*About this task*: Transcribe the listing exactly, leaving out every picture.

*** Supplied data

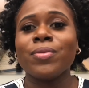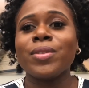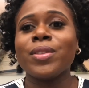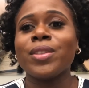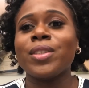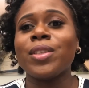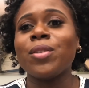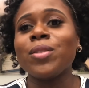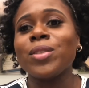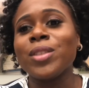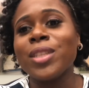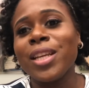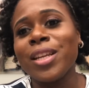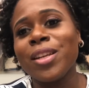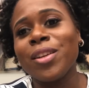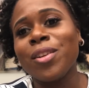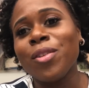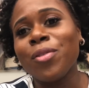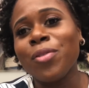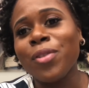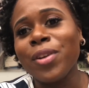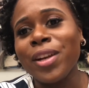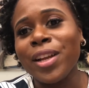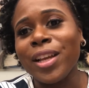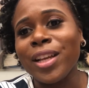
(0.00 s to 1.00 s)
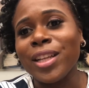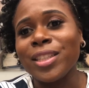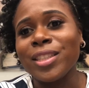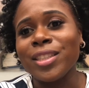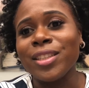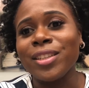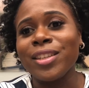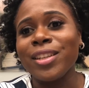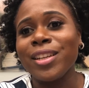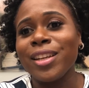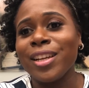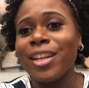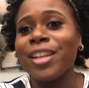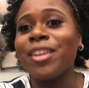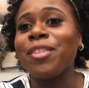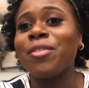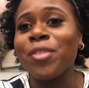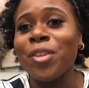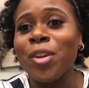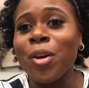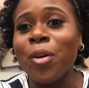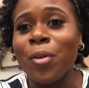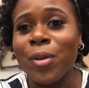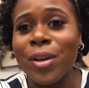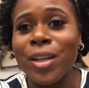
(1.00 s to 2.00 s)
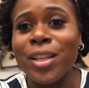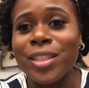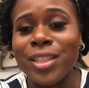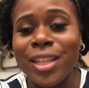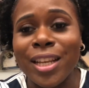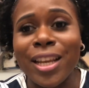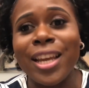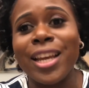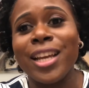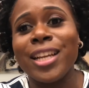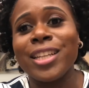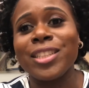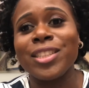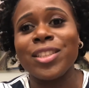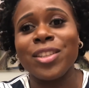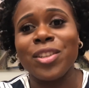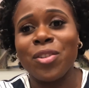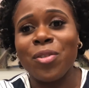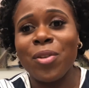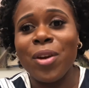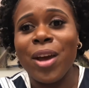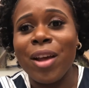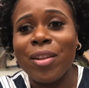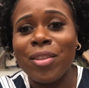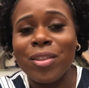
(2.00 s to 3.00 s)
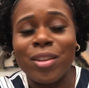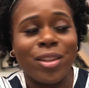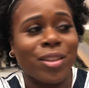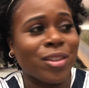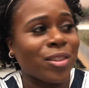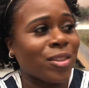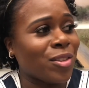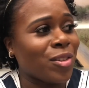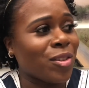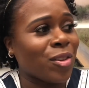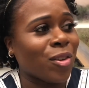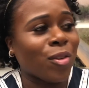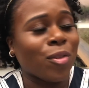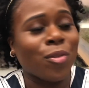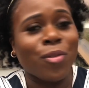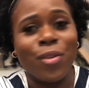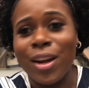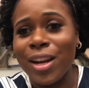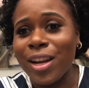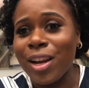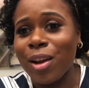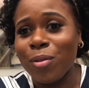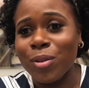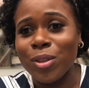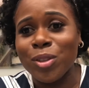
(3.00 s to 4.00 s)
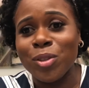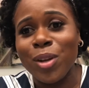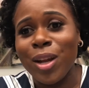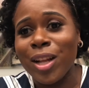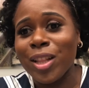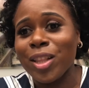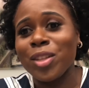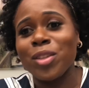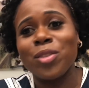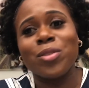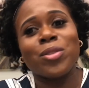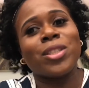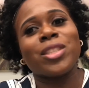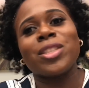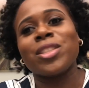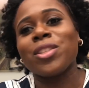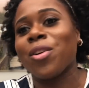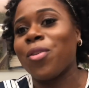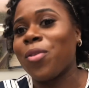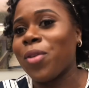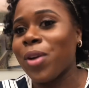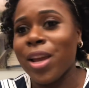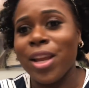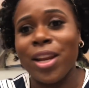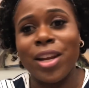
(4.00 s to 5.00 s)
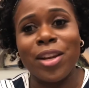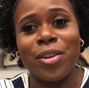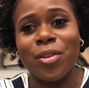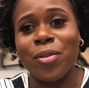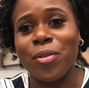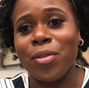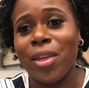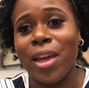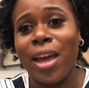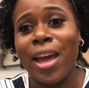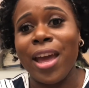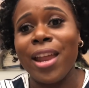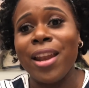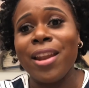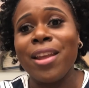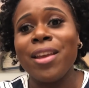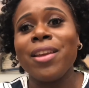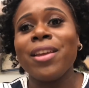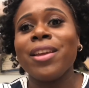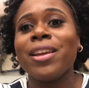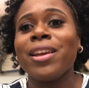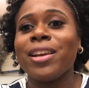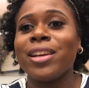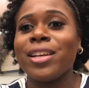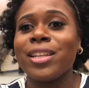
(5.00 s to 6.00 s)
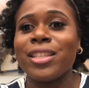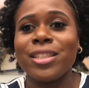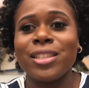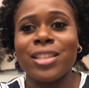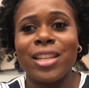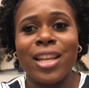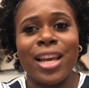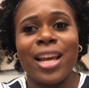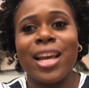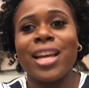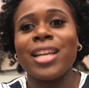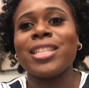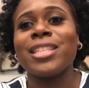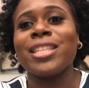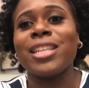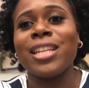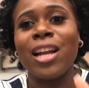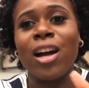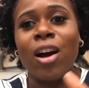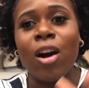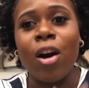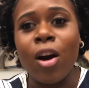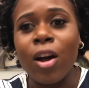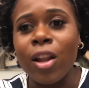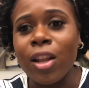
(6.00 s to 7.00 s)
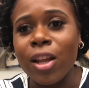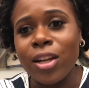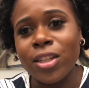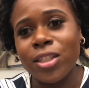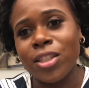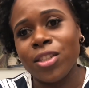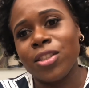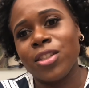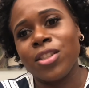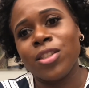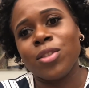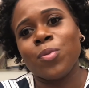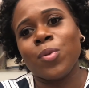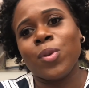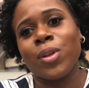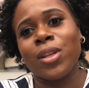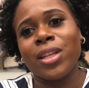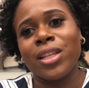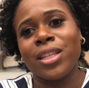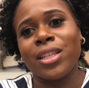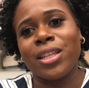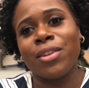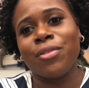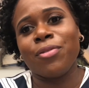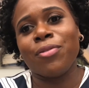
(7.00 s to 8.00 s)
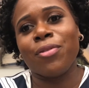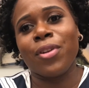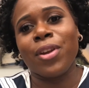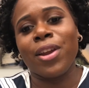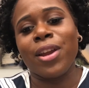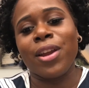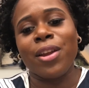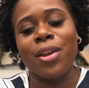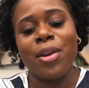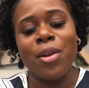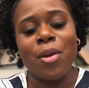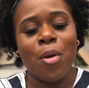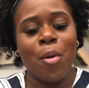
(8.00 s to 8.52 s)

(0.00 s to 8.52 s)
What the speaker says: Don't take no for an answer. And if no is the answer and you have to, find out what you have to do, just go ahead and do that. Because like I said, all our journeys will look different.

******

*Your solution*:
(0.00 s to 1.00 s)
(1.00 s to 2.00 s)
(2.00 s to 3.00 s)
(3.00 s to 4.00 s)
(4.00 s to 5.00 s)
(5.00 s to 6.00 s)
(6.00 s to 7.00 s)
(7.00 s to 8.00 s)
(8.00 s to 8.52 s)

(0.00 s to 8.52 s)
What the speaker says: Don't take no for an answer. And if no is the answer and you have to, find out what you have to do, just go ahead and do that. Because like I said, all our journeys will look different.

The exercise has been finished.